Comparison with same-day surveys
| Platform | Class | Open rate |
|---|---|---|
| Langfuse | observability | 88.9% SIGNUP_OPEN |
| RAGFlow | RAG | 87.2% REGISTER_OPEN |
| LobeChat | chat-UI | 83.3% AUTH_OFF (small N) |
| Phoenix | observability | 74.5% / 61.8% |
| Flowise | workflow builder | 68.7% |
| OpenHands | autonomous agent | 90.7% SETTINGS / 33.3% CONVERSATIONS |
| LibreChat | chat-UI | 26.3% / v0.8.x = 10.3% |
| Open WebUI | chat-UI | 11.8% |
OpenHands at 90.7% settings-exposed sits at the top of the auth-permissive default population. Adding the autonomous-agent category to the maintainer-culture-cohort hypothesis (Bisheng survey update):
| Maintainer culture | Examples (2026-06-06/07) |
|---|---|
| Demo-first / research-prototype | Langfuse, RAGFlow, Phoenix, Flowise, LobeChat, OpenHands |
| Enterprise-customer-first | Bisheng, Dify, AnythingLLM, Open WebUI (post-correction) |
OpenHands fits the demo-first cluster. The All-Hands-AI maintainer team (academic-origin, OpenDevin → OpenHands rebrand 2025) optimizes for “clone, install, demo your autonomous agent” — auth is opt-in rather than required.

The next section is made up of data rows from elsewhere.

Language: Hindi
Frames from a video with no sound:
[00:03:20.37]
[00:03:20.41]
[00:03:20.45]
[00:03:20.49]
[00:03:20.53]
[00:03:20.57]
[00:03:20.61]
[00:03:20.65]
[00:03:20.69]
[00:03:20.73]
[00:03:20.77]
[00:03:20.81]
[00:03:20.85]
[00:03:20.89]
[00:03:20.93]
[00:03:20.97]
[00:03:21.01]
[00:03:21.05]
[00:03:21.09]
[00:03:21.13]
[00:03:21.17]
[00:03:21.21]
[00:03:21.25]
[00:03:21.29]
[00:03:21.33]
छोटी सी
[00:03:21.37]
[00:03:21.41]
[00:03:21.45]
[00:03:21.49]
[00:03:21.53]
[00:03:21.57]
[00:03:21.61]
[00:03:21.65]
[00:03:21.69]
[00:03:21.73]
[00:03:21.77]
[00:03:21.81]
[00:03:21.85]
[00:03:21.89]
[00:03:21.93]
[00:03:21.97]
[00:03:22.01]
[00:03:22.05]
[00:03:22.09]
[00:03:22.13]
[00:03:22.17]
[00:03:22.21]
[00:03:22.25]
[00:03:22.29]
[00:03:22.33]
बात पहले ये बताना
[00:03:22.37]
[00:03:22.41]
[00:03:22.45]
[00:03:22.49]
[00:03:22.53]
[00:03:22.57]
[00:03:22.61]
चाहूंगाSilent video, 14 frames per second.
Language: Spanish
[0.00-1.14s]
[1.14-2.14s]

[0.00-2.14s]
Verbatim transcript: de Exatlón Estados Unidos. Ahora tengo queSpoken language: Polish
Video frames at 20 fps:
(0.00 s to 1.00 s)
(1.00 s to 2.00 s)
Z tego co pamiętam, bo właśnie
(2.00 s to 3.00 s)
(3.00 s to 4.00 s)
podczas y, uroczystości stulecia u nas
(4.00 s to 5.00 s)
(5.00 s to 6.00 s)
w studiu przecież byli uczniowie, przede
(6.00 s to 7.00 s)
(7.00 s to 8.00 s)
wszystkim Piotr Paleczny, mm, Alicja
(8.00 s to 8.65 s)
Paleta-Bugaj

The escalating consequence in OpenHands: when the demo-first default is applied to an autonomous coding agent rather than a chat UI or observability tool, the LLM06 Excessive Agency surface becomes the dominant class. The /proc/self/environ attack visible on three population instances is the demonstration.
Research-Program Contribution
OpenHands fills the autonomous-coding-agent cohort slot in the cohort hypothesis. Three new data points for the research program:
- First in-flight attacker reconnaissance directly observable from the public surface (3 hosts with
/proc/self/environconversation titles) - First survey to find SETTINGS_EXPOSED above 90% — the LLM model + base URL disclosure rate sets a new high-water mark
- The CodeActAgent + open registration combination is the canonical LLM06 Excessive Agency finding at population scale
The maintainer-culture cohort hypothesis is strengthened by OpenHands joining the demo-first cluster. The category-broadening from chat-UI / observability / RAG to autonomous-agent confirms the cluster is not category-specific.
The /proc/self/environ attack visibility on multiple hosts also raises an operational question for the research program: when NuClide observes an in-flight attack against an operator who has not yet been notified, should the disclosure be expedited?
This is a methodology question that has not been previously triggered. The restraint ethic governs the NuClide methodology — it does not govern the disclosure-timeline decision when a third party is already exploiting the same finding. The decision-point belongs to Nicholas Kloster, not the analyst.